Cloud adoption is rampant around the world, however security concerns remain one of the biggest barriers.
According to a global study of more than 1,100 organisations conducted by Barracuda Networks, businesses in Europe, Middle East and Africa (EMEA) are increasingly turning to the Microsoft Office 365 productivity suite – but the spate of recent cyberattacks have thrown in a speed bump or two.
The study, titled ‘Office 365 Adoption: Drivers, Risks, and Opportunities’ delved into trends around the adoption and use of Microsoft Office 365, including contributing factors for decisions about migration versus remaining with an existing platform.
Almost two thirds of businesses in EMEA are now using Office 365, representing a huge increase of 50 percent on a similar Barracuda study from 2016.
Of the remaining 38 percent that are not using Office 365, just under 40 percent claim they plan to migrate in the future – which is significantly less than in the US, where 49 percent plan to do so.
Perhaps unsurprisingly in the wake of attacks like WannaCry and Petya, ransomware is the biggest concern for more than 90 percent of EMEA businesses, with nearly 48 percent admitting to having already being hit by an infection.
“As year-on-year adoption of Office 365 continues to increase in EMEA it’s natural to assume that concerns over cyber threats will keep pace,” says Chris Ross, SVP International at Barracuda Networks.
“What’s encouraging to see is that businesses are waking up to the importance of a layered approach, which suggests a better understanding of their liabilities when it comes to cloud adoption.”
Of those that had been attacked, email was by far the most common vector for cybercriminals with 70 percent of ransomware attacks entering via email.
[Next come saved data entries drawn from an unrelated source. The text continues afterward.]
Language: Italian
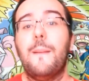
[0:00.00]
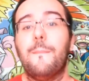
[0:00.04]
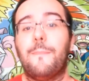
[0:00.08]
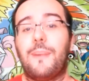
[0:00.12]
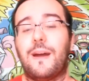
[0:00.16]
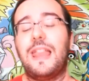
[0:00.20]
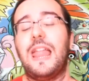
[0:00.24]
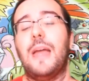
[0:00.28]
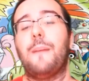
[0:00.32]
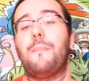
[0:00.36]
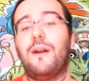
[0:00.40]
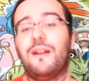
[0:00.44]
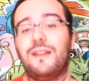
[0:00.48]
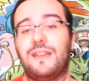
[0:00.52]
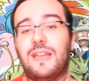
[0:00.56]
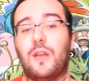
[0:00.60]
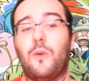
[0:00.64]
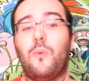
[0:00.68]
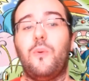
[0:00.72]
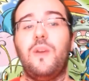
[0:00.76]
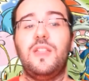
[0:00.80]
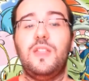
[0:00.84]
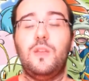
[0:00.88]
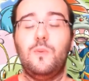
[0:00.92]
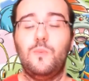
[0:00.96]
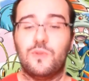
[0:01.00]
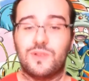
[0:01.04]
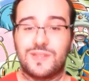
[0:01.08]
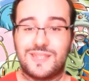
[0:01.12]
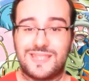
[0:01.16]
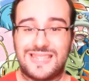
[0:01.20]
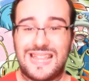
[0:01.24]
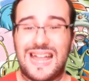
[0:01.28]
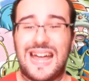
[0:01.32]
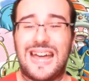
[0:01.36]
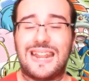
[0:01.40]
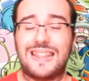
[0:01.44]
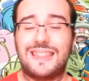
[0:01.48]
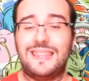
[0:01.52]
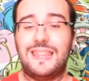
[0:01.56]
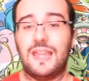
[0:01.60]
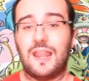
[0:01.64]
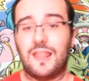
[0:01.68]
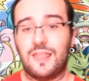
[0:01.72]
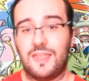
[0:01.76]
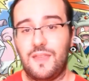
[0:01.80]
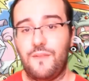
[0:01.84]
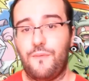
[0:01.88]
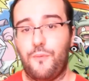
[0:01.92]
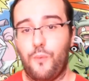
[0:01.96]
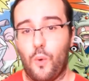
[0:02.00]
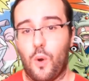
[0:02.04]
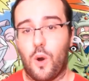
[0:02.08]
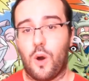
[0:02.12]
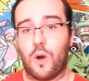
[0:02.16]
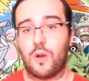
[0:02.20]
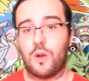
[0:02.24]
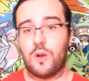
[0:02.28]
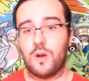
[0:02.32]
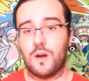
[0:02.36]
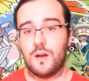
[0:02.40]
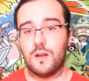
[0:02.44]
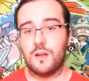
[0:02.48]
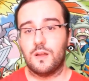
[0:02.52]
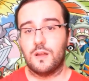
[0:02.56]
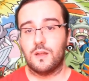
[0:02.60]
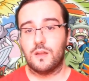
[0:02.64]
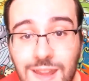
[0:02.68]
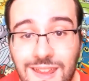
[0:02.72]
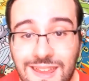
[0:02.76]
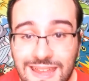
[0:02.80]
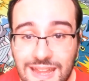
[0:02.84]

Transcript: parliamo anche qui di uno starter di fuoco,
Web traffic came in second with a relatively small 18 percent and network traffic in third with 12 percent.
According to Barracuda, the most common reason for not migrating Office 365 has changed since last year, with businesses in EMEA joining those in the US in citing security concerns as the top reason (32 percent). However, unlike the US where this was the largest by a distance, EMEA businesses still cite a “no cloud” policy as a significant reason they have not migrated with 28 percent.
“One area in which this trend still has some way to go to reach the levels seen in the US is when it comes to third-party solutions to add an extra layer of security against spear phishing, impersonation or social engineering attacks,” Ross adds.
“Just 14 per cent of EMEA organisations had something in place, compared to 36 per cent in the US. We’d expect this to change over the next year, and urge businesses in EMEA to be on alert. We’re seeing criminals change their tactics – moving from the C-suite to lower and mid-level employees, and from large organisations to smaller ones with fewer resources.”